Più in generale, l’ingresso del controllo estero nella pianificazione e gestione promuove un più incisivo inserimento nelle cosiddette catene globali del valore, in cui l’impresa acquisita viene spinta a processi di diversificazione e specializzazione con un respiro globale. Un sia pur sommario confronto internazionale negli ultimi anni suggerisce che il Prodotto interno lordo dei paesi che hanno attratto quote maggiori di investimenti dall’estero è cresciuto più della media.
Certo la storia economica italiana recente ha visto casi di acquisizioni dall’estero che, lungi dallo scatenare processi virtuosi, hanno concorso a dimagrire, ridimensionare e talora disintegrare pre-esistenti significative eredità di eccellenze tecnologiche. Eccellenze spesso accumulate sotto l’ombrello delle nostre Partecipazioni statali, poi cedute al miglior offerente, senza alcun disegno di politica industriale, in mancanza di imprenditori nostrani disposti a mettere capitale proprio e scommettere sul loro futuro (come Farmitalia Carlo Erba, Olivetti, Italtel, Telettra, pezzi della chimica fine di Eni e Montedison).

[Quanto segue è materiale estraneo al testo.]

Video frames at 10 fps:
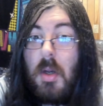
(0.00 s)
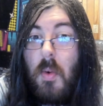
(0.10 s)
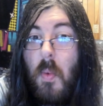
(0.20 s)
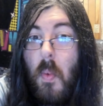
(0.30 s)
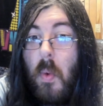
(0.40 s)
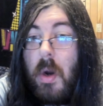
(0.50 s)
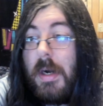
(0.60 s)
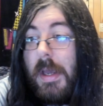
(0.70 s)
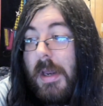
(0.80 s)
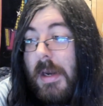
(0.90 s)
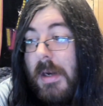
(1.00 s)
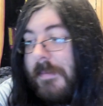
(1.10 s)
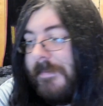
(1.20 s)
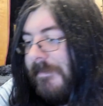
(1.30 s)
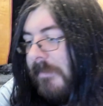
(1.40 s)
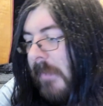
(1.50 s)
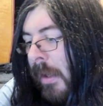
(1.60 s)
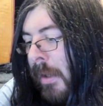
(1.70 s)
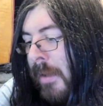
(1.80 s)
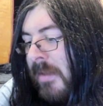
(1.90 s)
What a day.
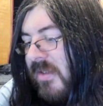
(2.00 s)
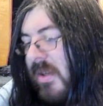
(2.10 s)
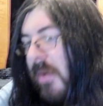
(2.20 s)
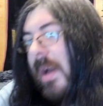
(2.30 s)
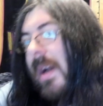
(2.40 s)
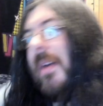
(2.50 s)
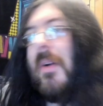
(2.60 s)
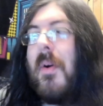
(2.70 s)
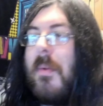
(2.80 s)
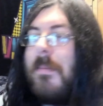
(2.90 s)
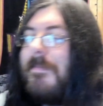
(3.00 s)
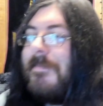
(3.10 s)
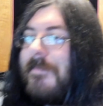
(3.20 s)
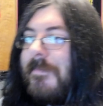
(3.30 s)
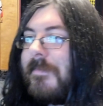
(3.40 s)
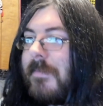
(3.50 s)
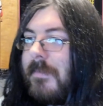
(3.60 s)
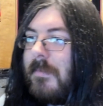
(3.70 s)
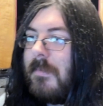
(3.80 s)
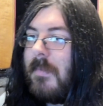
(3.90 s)
So I got home
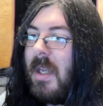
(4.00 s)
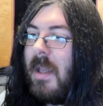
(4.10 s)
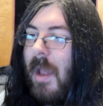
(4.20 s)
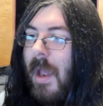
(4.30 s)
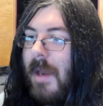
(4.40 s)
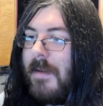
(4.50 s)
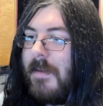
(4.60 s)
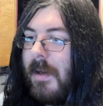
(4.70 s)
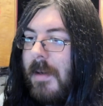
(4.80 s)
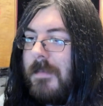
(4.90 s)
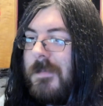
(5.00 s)
and um,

Ma un sano giornalismo non farà mai abbastanza nel contraddire con fatti e opinioni una rozza mentalità, purtroppo abbastanza diffusa anche presso esponenti politici e sindacali mediamente illuminati, e peraltro in palese contraddizione con se stessa, secondo cui bisogna andare in giro per il mondo ad attirare investitori esteri nei nostri territori, ma quando grandi gruppi industriali e fondi di investimento di tutto rispetto si fanno avanti, per subentrare a proprietà familiari italiane ormai indebolite e talora prigioniere di conflitti interni inter-generazionali (magari dopo la terza generazione imprenditoriale), gridano all’invasione dello straniero e alla dissipazione del glorioso “made in Italy”. Quasi che lo straniero fosse dominato da un cinico desiderio di rivalsa, e non dal concreto interesse a valorizzare il potenziale di business ancora non pienamente espresso di quel medesimo “made in Italy”, che da solo è in grado di colmare i gusti dei consumatori, fino a imporre un “premium price” rispetto alla concorrenza che viene dal basso.